*** Source data ***
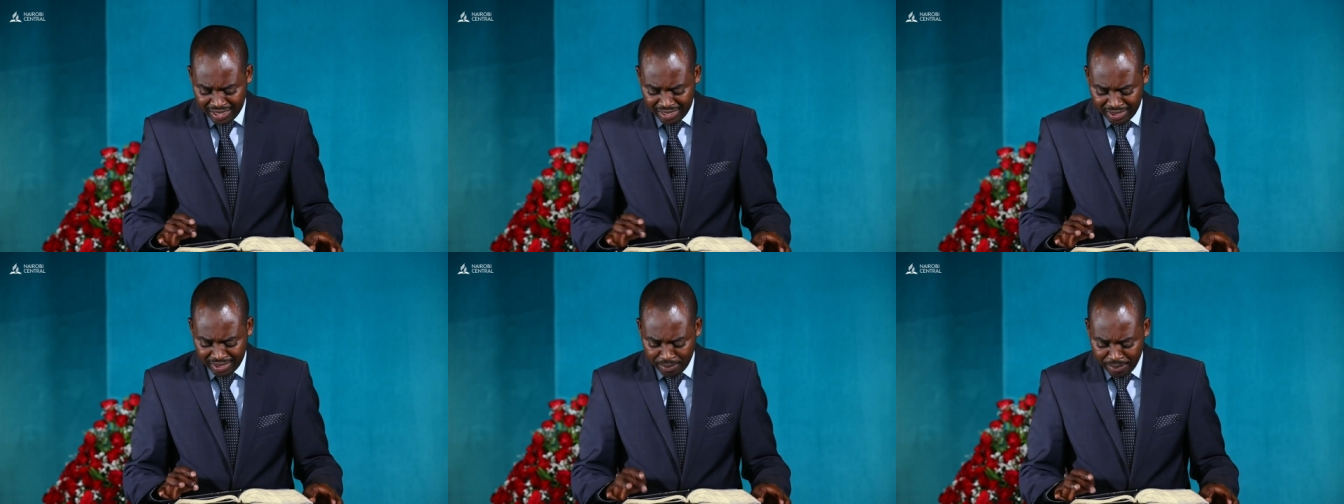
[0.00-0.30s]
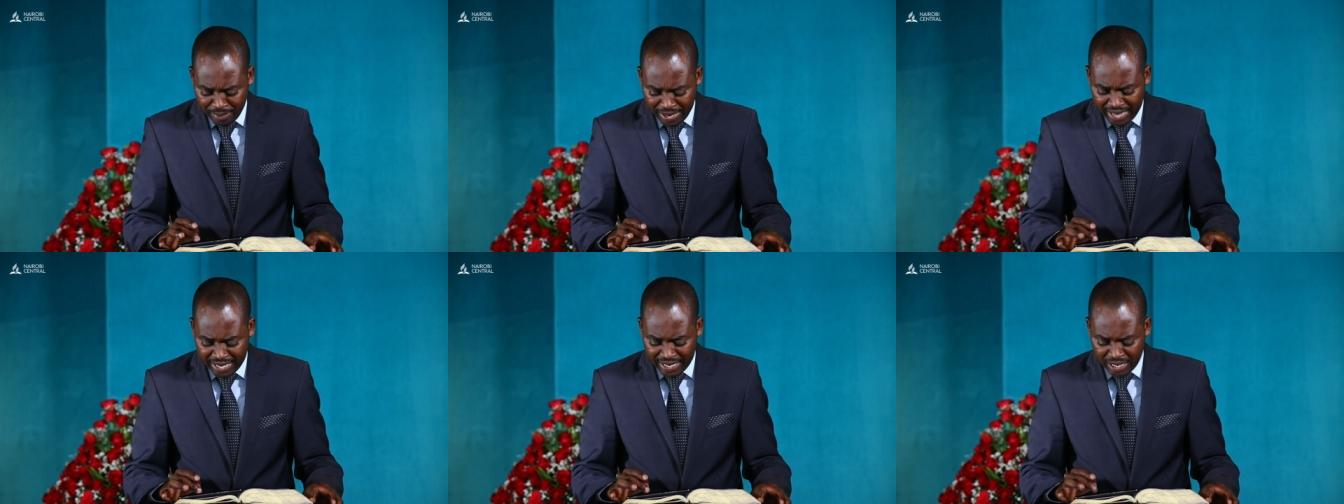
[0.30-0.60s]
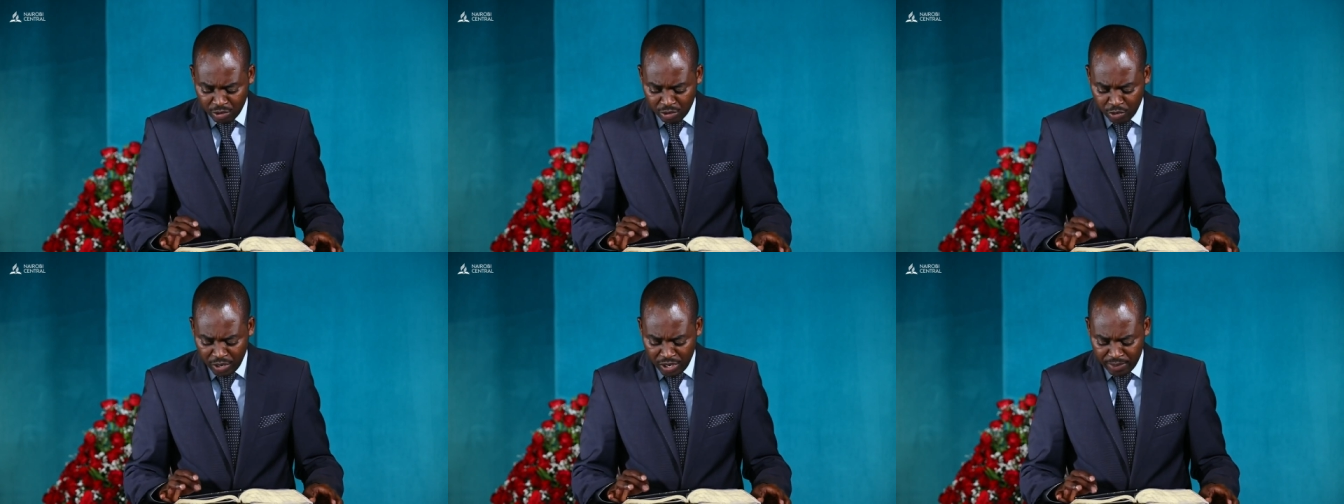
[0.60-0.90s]
the
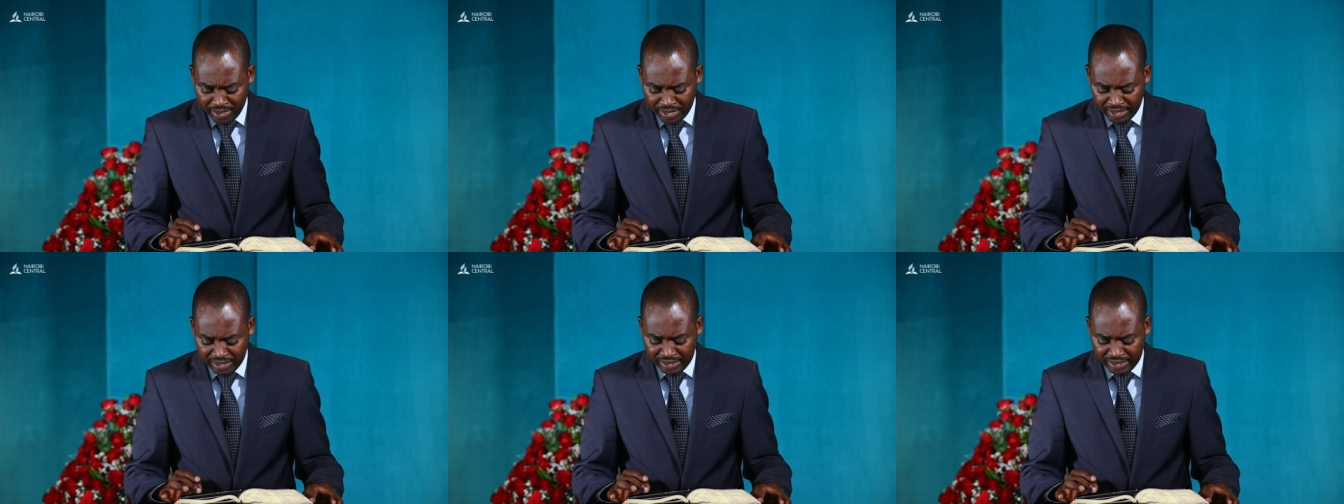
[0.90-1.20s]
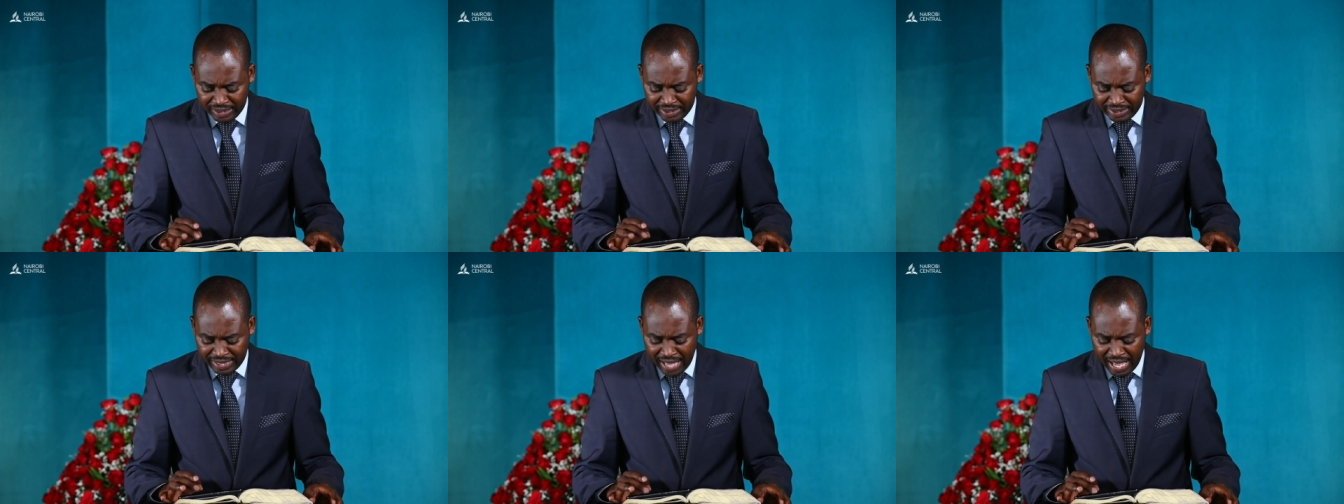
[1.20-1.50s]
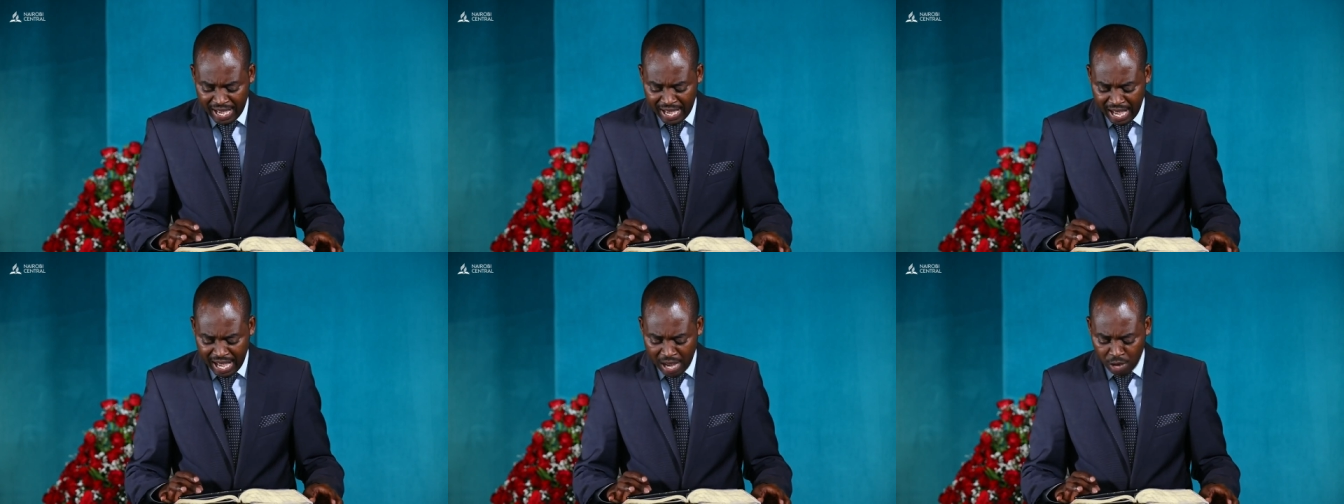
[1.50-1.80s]
men and women
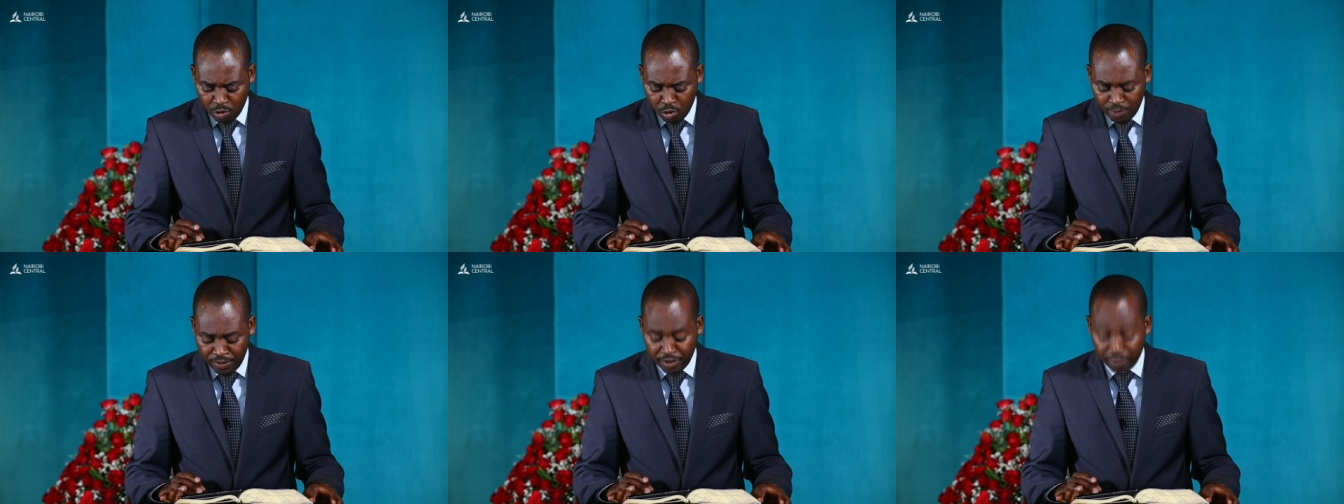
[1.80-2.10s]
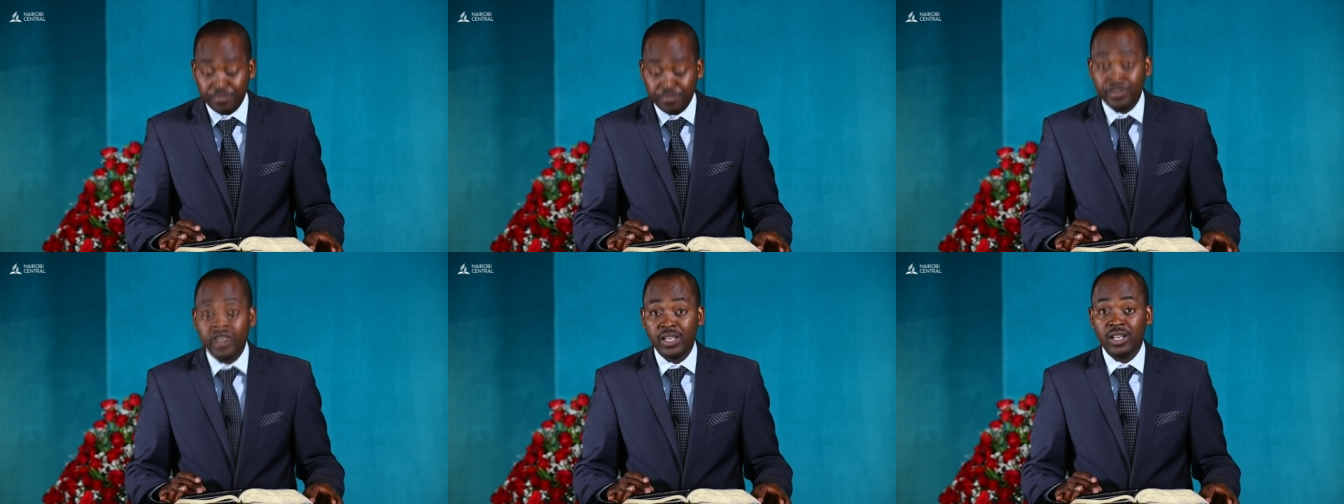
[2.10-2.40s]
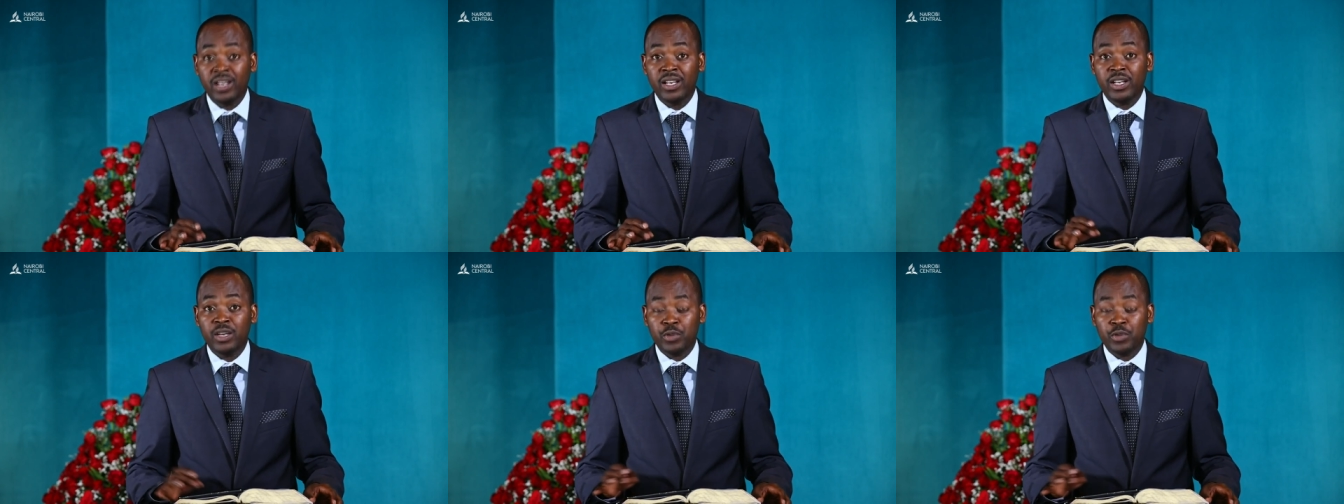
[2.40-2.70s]
that are, will be
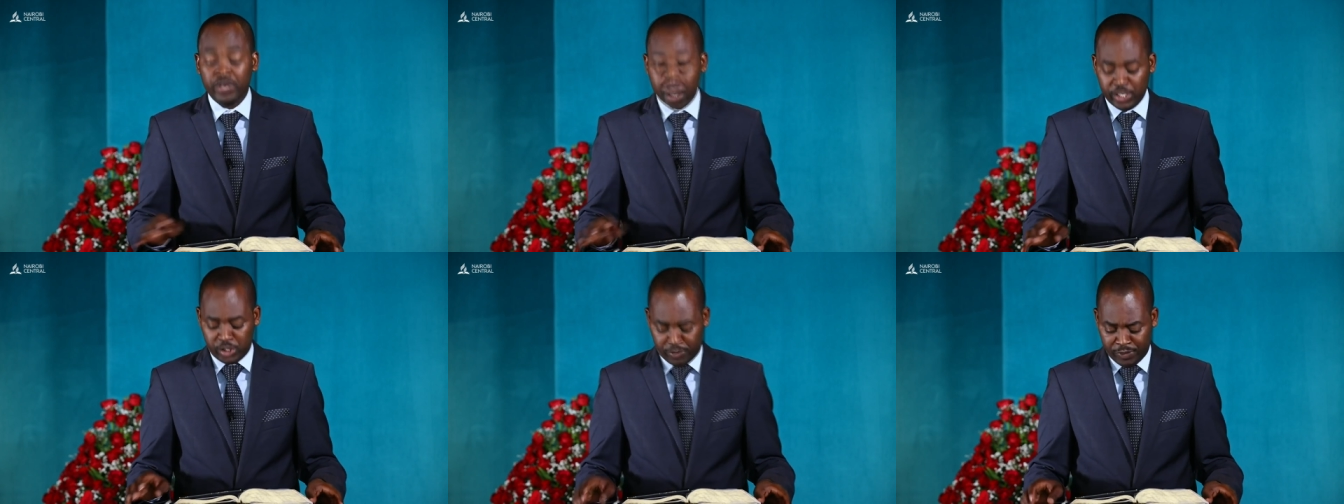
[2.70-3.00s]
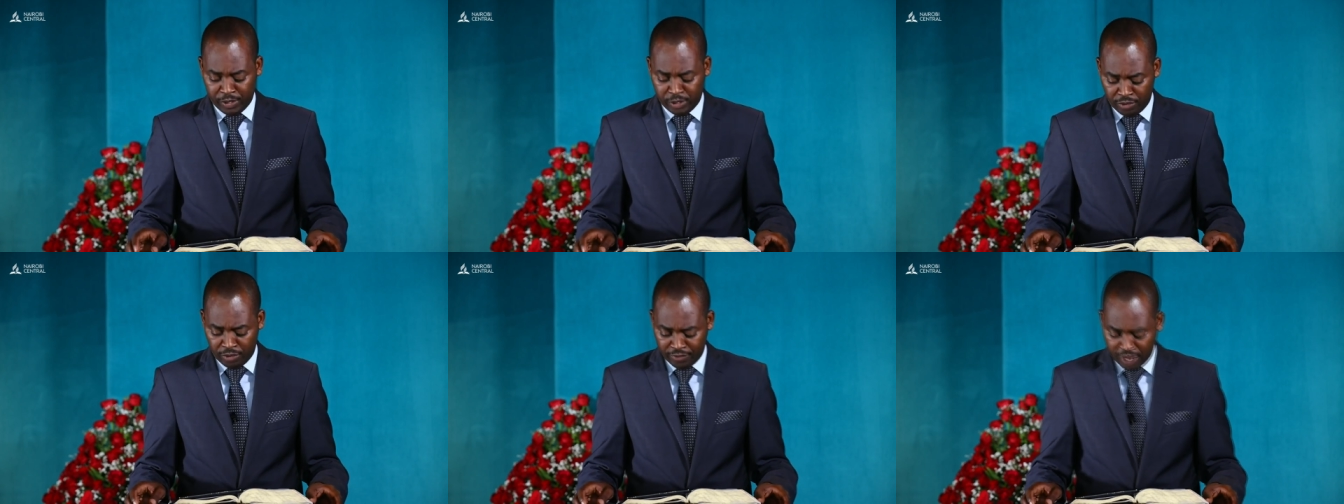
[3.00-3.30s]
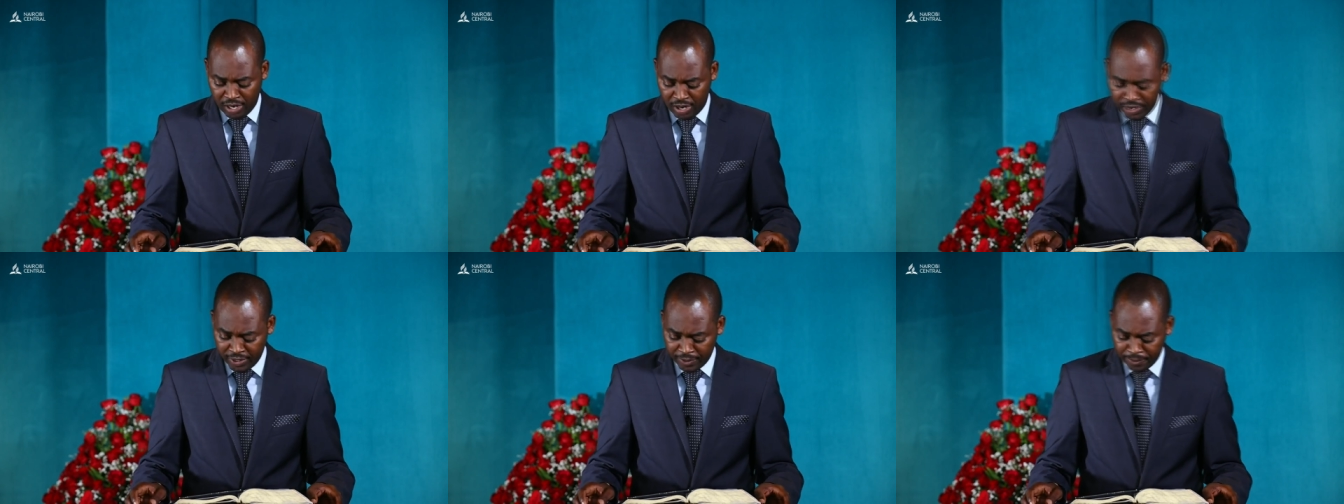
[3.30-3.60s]
filled with the Spirit of
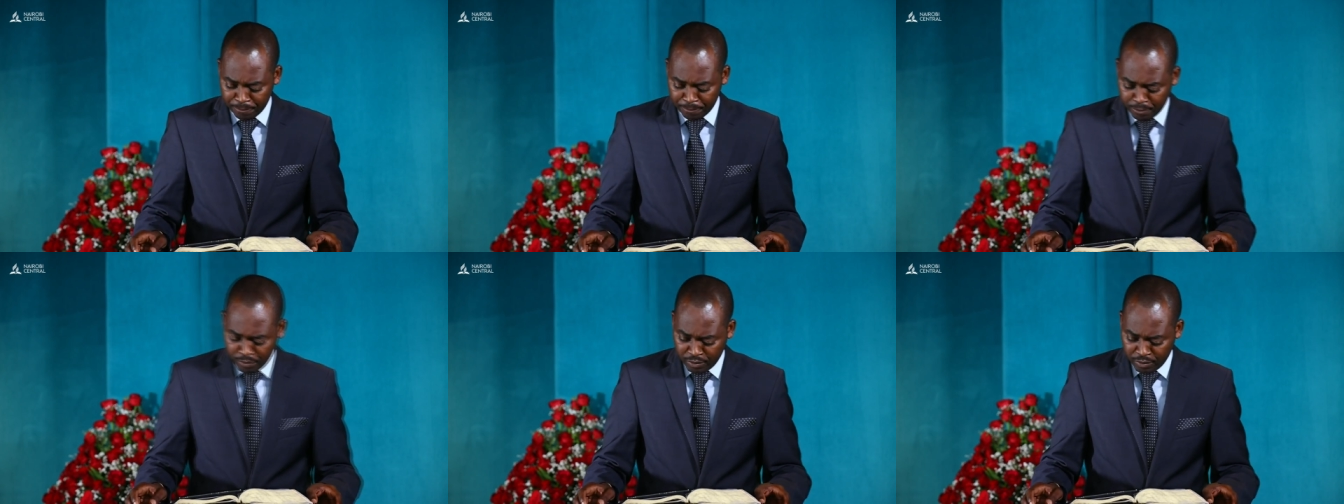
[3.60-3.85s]
God.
*** End of Source data ***
Exercise description => Keep pictures out and return the lines from the one containing "[1.80-2.10s]" through the end of the listing, both included, character for character.

Finished exercise =>
[1.80-2.10s]
[2.10-2.40s]
[2.40-2.70s]
that are, will be
[2.70-3.00s]
[3.00-3.30s]
[3.30-3.60s]
filled with the Spirit of
[3.60-3.85s]
God.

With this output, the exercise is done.